Stored data entries
*** Begin section ***

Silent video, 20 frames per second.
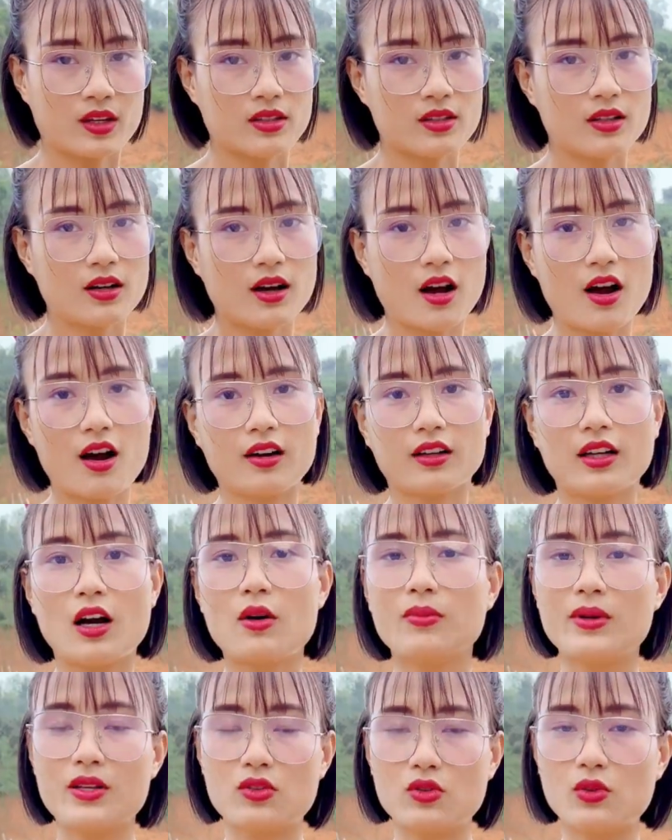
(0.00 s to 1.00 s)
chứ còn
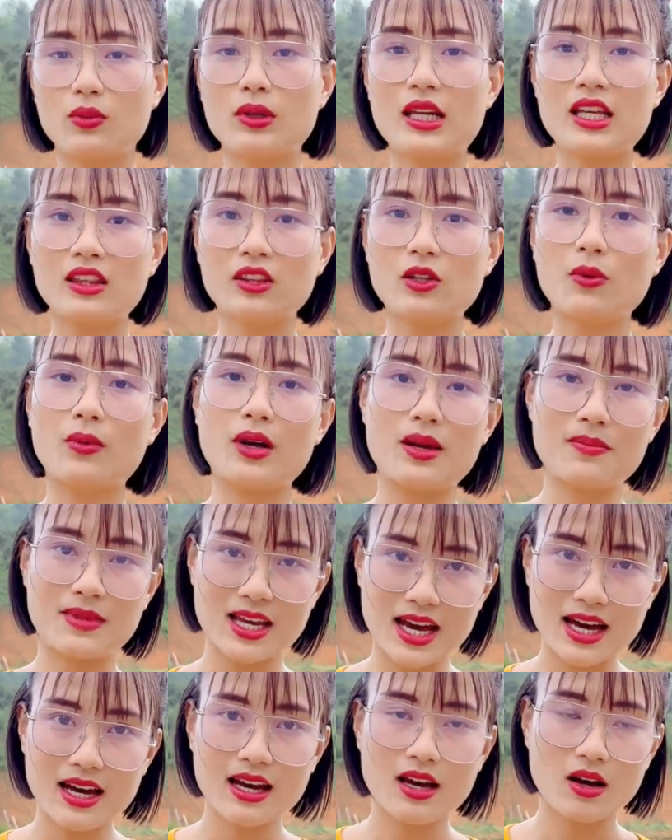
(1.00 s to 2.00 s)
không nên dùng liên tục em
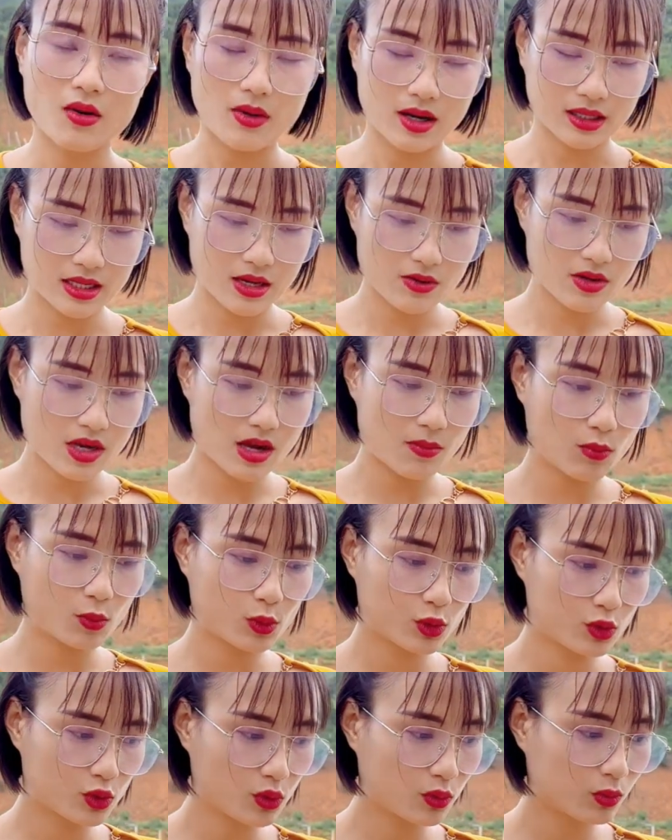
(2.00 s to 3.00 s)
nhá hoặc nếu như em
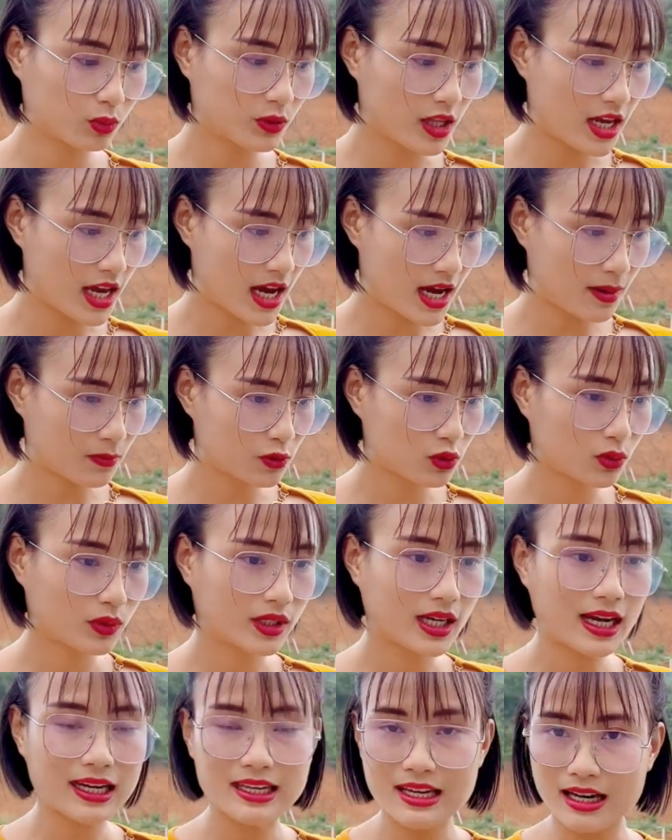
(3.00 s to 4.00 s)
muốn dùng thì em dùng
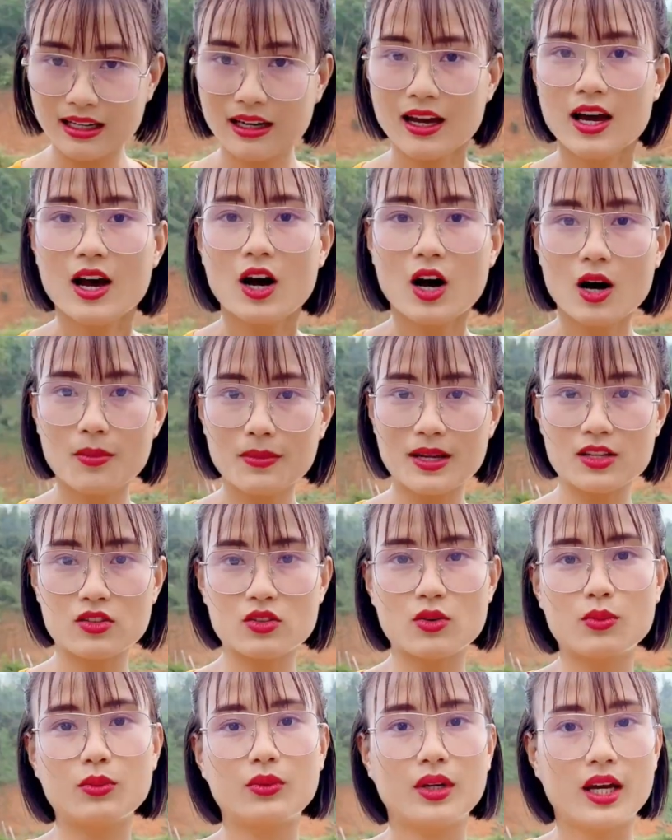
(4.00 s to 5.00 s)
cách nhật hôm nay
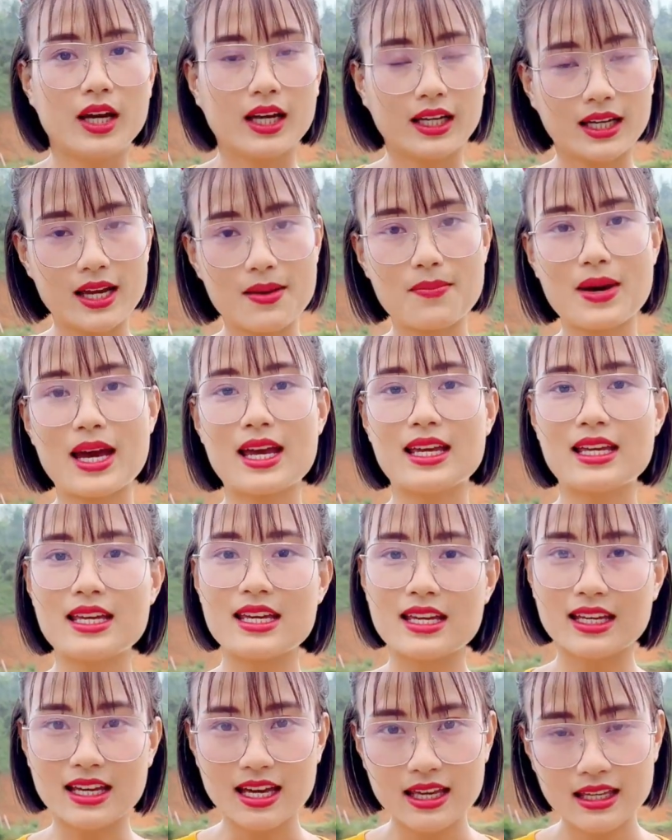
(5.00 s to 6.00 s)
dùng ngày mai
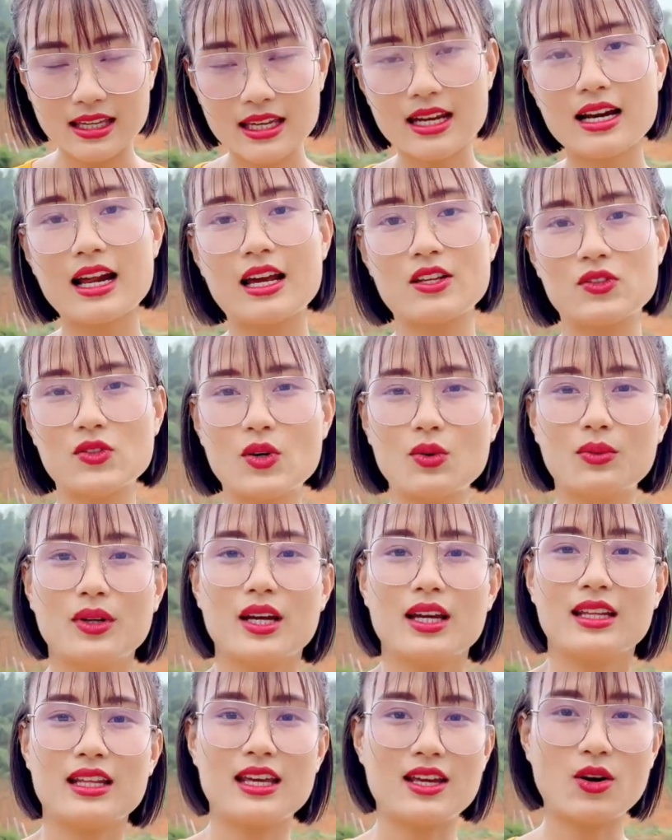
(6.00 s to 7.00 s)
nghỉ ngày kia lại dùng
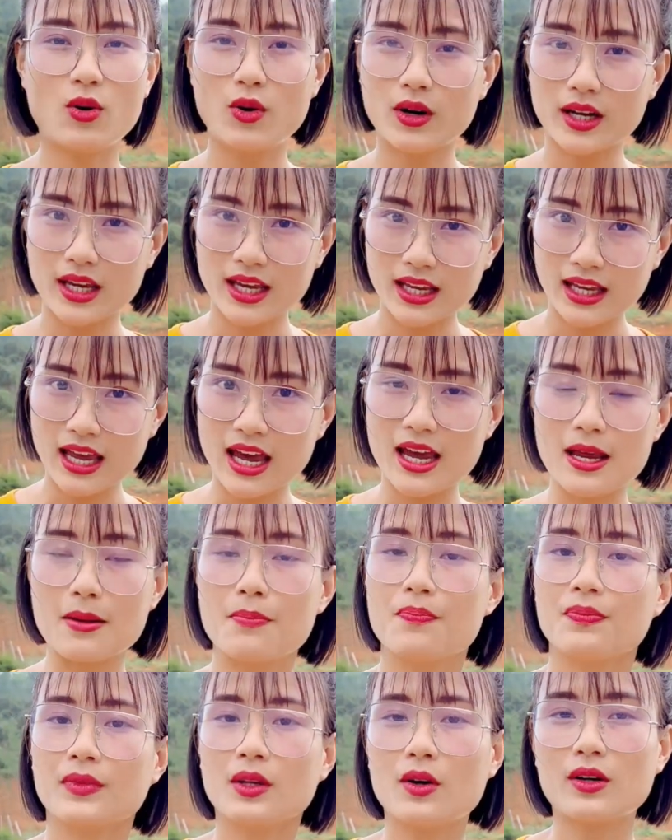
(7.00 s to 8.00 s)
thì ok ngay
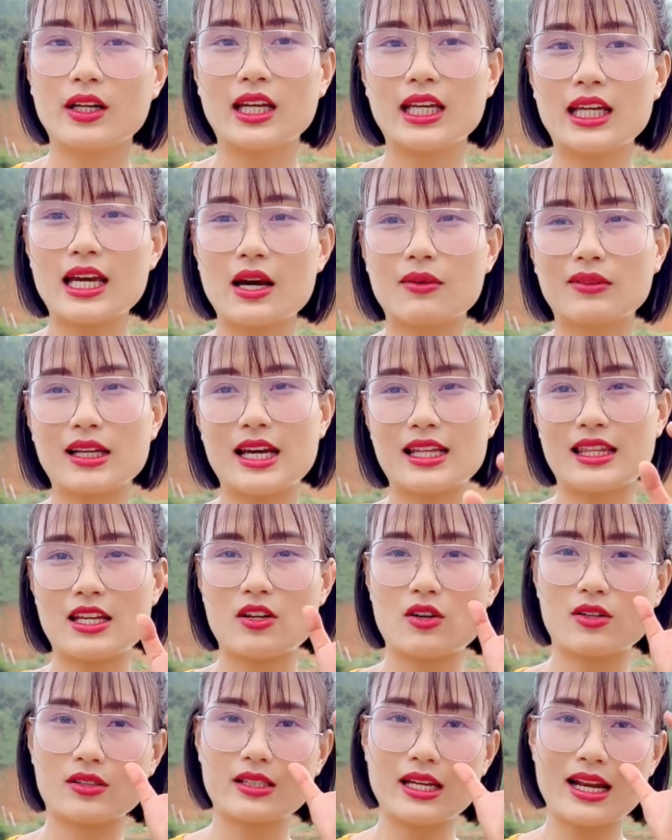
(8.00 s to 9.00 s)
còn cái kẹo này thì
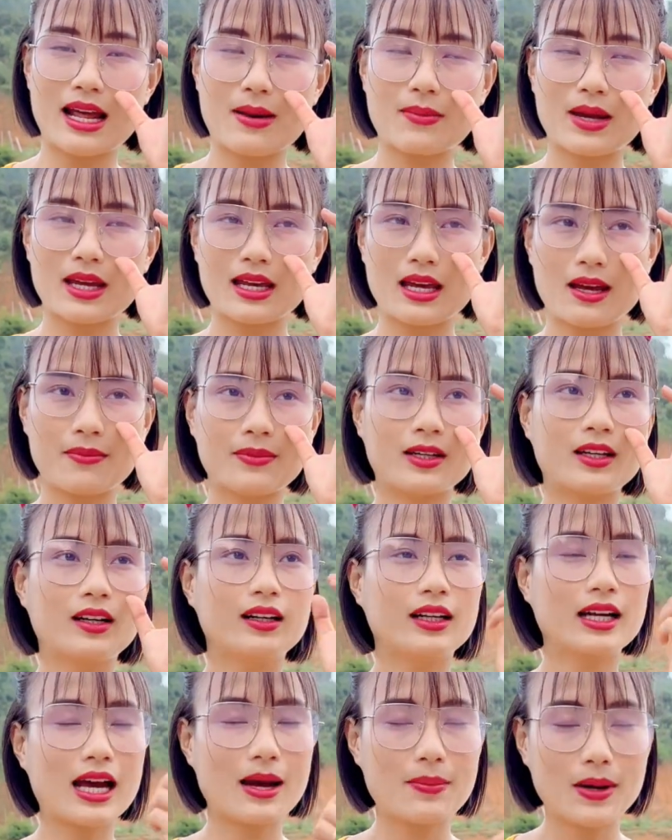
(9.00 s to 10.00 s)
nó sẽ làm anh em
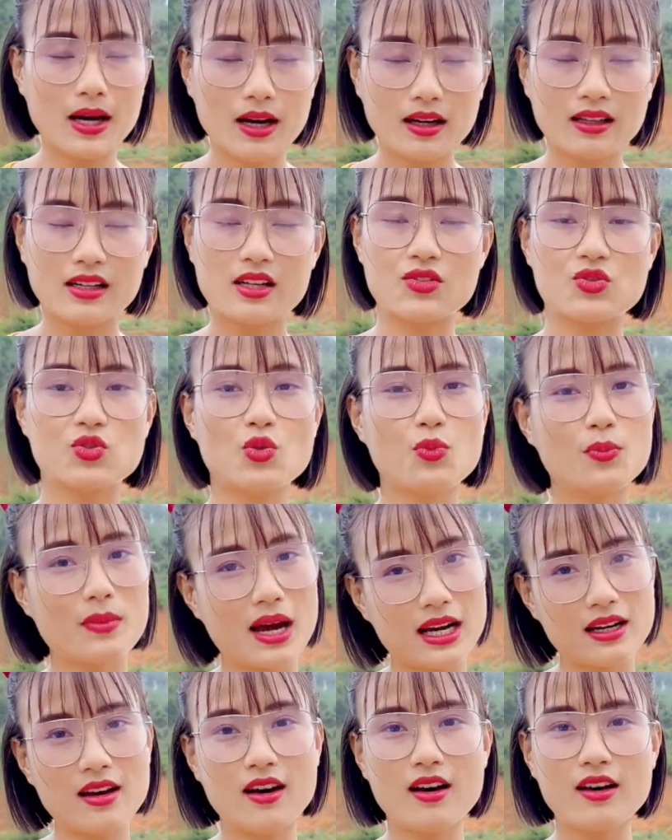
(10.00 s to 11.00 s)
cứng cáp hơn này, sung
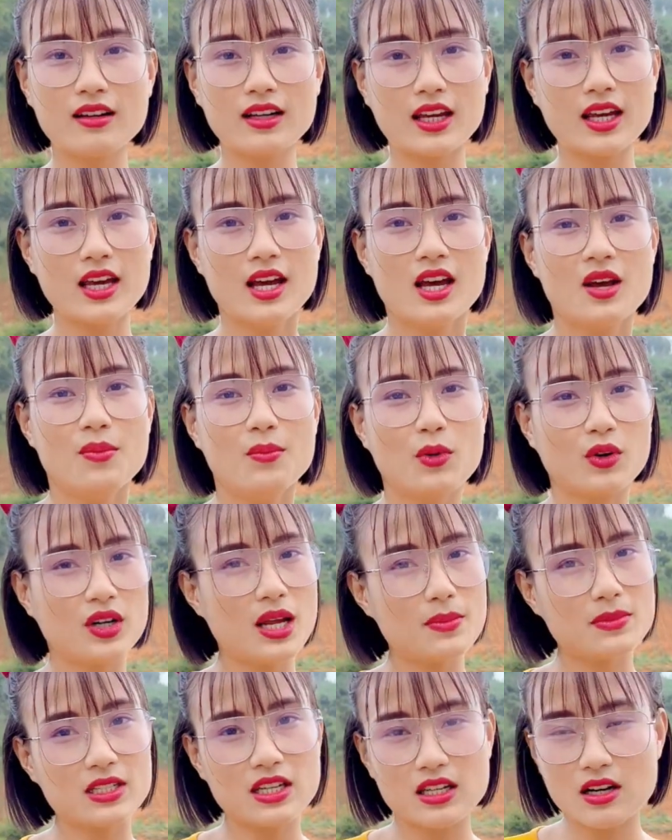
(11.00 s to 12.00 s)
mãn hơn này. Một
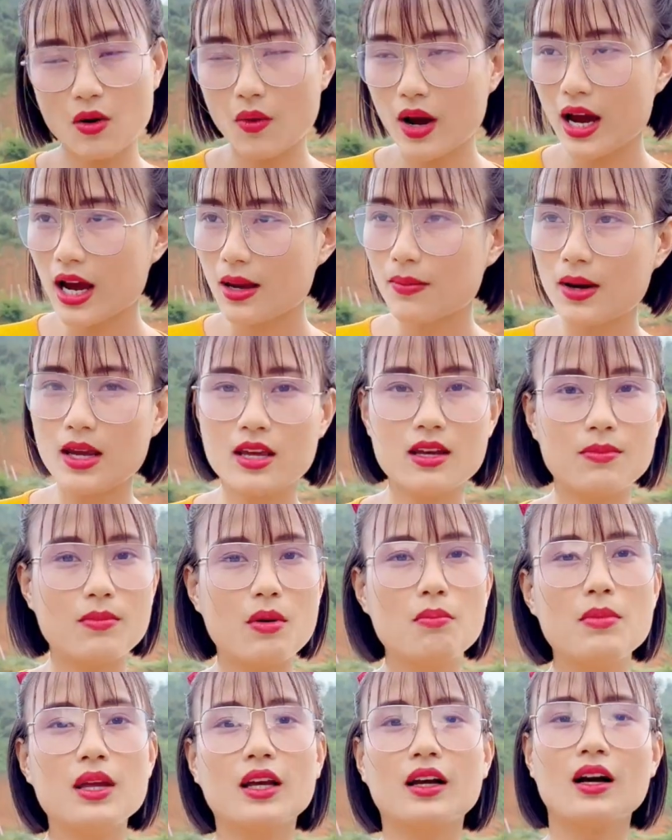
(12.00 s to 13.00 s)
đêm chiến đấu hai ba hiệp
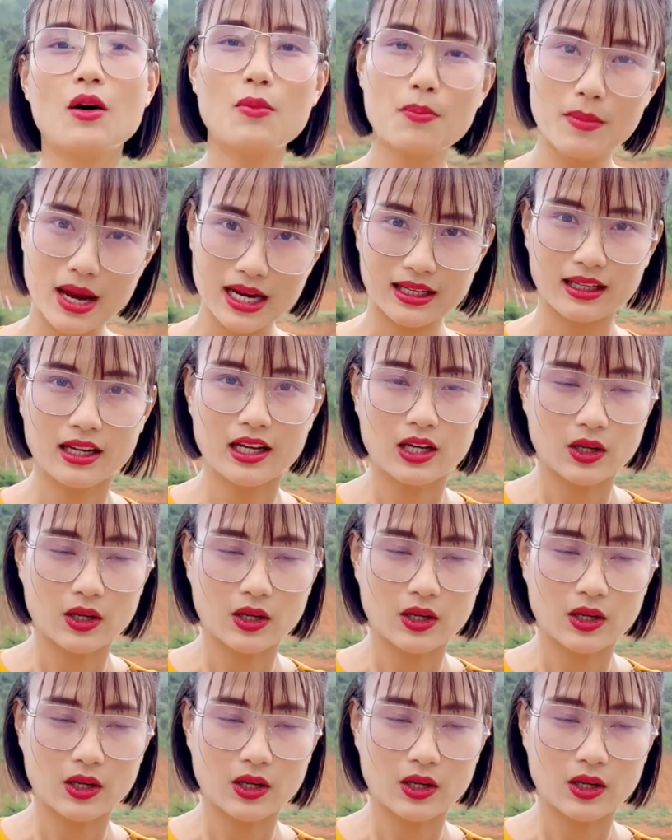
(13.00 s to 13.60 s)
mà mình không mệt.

*** End section ***
*** Begin section ***

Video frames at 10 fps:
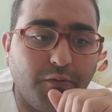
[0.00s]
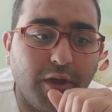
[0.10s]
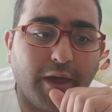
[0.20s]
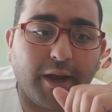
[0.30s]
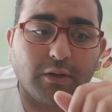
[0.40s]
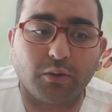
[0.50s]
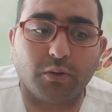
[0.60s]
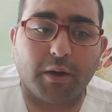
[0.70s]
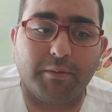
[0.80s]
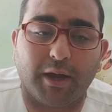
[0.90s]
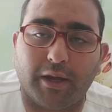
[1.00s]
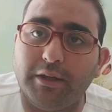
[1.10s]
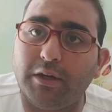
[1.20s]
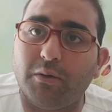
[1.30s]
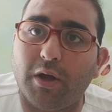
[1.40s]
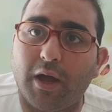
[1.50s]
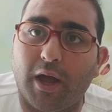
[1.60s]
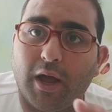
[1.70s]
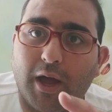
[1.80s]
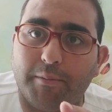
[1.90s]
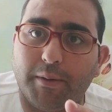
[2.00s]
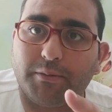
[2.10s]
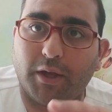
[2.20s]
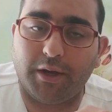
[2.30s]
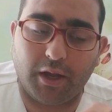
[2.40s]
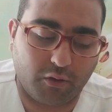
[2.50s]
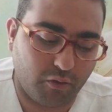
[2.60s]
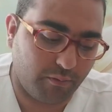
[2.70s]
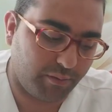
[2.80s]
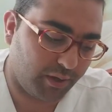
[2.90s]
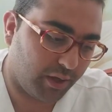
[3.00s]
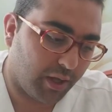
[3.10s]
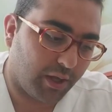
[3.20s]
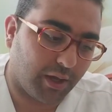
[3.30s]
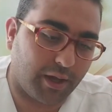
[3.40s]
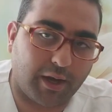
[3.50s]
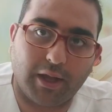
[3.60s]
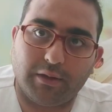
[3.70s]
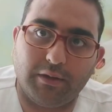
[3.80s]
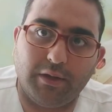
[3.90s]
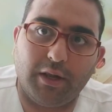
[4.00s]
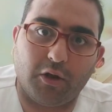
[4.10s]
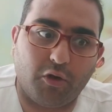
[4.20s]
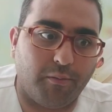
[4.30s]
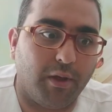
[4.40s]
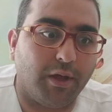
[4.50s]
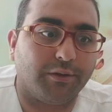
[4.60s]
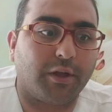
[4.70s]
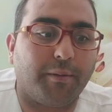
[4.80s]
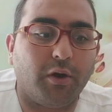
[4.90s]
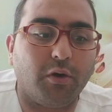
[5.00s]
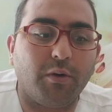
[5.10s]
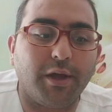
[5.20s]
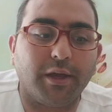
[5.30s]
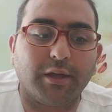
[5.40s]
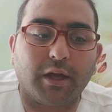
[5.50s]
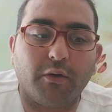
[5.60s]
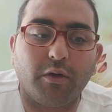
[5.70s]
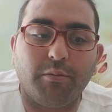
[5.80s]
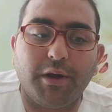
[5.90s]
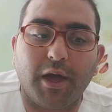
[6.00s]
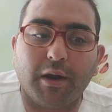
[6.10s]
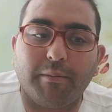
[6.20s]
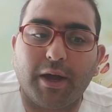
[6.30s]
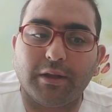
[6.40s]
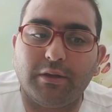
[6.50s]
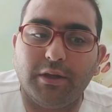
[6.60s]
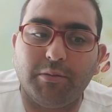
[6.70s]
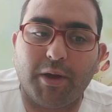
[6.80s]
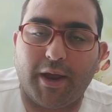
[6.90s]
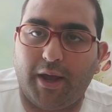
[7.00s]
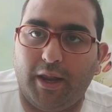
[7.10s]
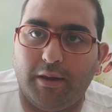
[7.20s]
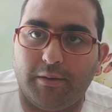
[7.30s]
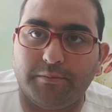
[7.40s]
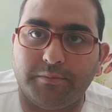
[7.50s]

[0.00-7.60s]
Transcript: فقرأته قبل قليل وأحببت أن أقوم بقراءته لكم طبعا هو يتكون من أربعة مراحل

*** End section ***

* [Exercise goal] Give the number of lines in the entries that include the string "frames", and nothing else.

* [Written response] 2